The hot film fluid flow sensor does not have such a drawback. That is why it has replaced the hot wire sensor. The hot film sensor principle of operation is the same as the hot wire sensor. The main difference is in the sensor construction. A silicon crystal is the sensing element of a hot film sensor. It is covered with thin platinum or nickel layers, which are the resistors. These resistors are the heating resistor, two thermo-resistors, and the fluid temperature sensor resistor.

The sensor is placed in the specific fluid channel which leads the fluid to the engine. The speed of the flow prevents most of the pollution of the sensor. The channel design allows for the determination of the mass of either forward or reverse (reflected from the closed valves) flows, and this increases the measurement accuracy.

The heating resistor supports a certain temperature of the sensor. The temperature difference at the thermo-resistors helps determine the mass of intake fluid and the direction of the fluid flow. The direct current voltage is the output analog signal of the sensor.

Some of the mass fluid flow sensors designs generate a digital signal instead of an analog one. This is preferable for control systems, because it does not depend on the mode of the device operation and the electrical circuit characteristics. The signals of the hot film sensor are used by the control unit to determine the following parameters:

• For petrol engines they are the injection time, the amount of injected fuel, the ignition timing, the order of system operation for petrol vapor;
• For diesel engines they are the injection time, and the order of the exhaust gases recirculation system.

The thermo-anemometric method is currently used to measure fuel consumption. This method is based on the dependence of the sensor convective heat transfer on the flow speed, when the sensor is placed into the flow and heated by the electric current. The electronic fuel flow meter does not have rotating elements and is able to operate in the polluted fuel medium in contrast to other pipeline flow meters.

Its sensor is of a differential type and this means that it measures the value that is proportional to PW at one point, so it is important to know the dependence of the sensor readings on its location.

The thermo-anemometers of fuel and air media have many advantages compared to other types. They allow for measuring the amount of substances (kg/s). This is a parameter which is not dependent on pressure, temperature, etc. The sensors are constructed on the basis of stable metal film resistors, and this provides better metrological characteristics to the devices mentioned above.

Thermo-anemometrical flowmeters aim to measure any amount of fuel and air media immediately. They can be also used as gas meters, for measuring the air flow of the industrial ventilation and so on. These flowmeters possess great advantages: they are compact and able to resist temperatures ranging from −30 °C to +100 °C.

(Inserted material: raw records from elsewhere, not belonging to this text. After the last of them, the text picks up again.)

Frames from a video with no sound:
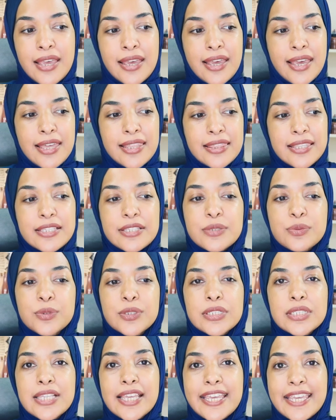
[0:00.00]
And this
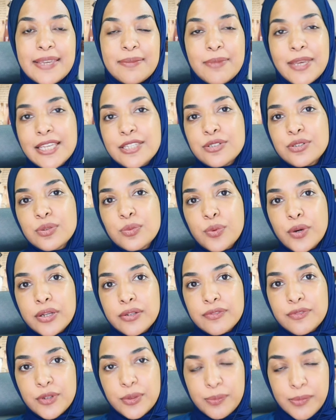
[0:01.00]
was a major one
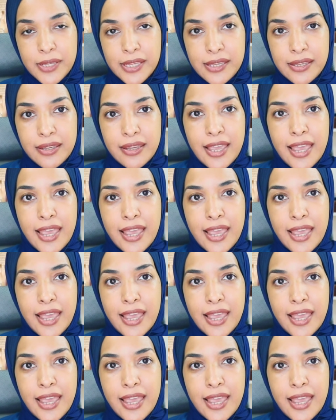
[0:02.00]
for me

The sensors of the thermo-anemometer are a couple of thermo-dependent resistors which are placed in the fluid pipeline. The thermo-anemometer temperature regulator sends an electric current into one of the sensor resistors. This current heats it to the temperature Т_h which exceeds the temperature T_e in the pipeline. The value of the formed current is automatically set to make the overheating Т_h – T_e constant at the first approximation independently from T_e and the velocity of gas flow V in the pipeline. Here, the heat capacity W_h between the resistance and gas is expressed by

$$W_h=(T_h-T_e)Q(\rho V)$$

(1)

where ρ is the density of fluid in the pipeline, V is the fluid flow velocity, Q is the coefficient that is determined by the product of ρV. and it is specified for the system’s geometrical parameters and the chemical composition of the fluid in the pipeline. The electric power at the resistor is equal to:

$$W_i=r_I{I}^2$$

(2)

where $r_I$ is the heat resistor resistance (in ohms), I—the current coming through the resistance (in amperes).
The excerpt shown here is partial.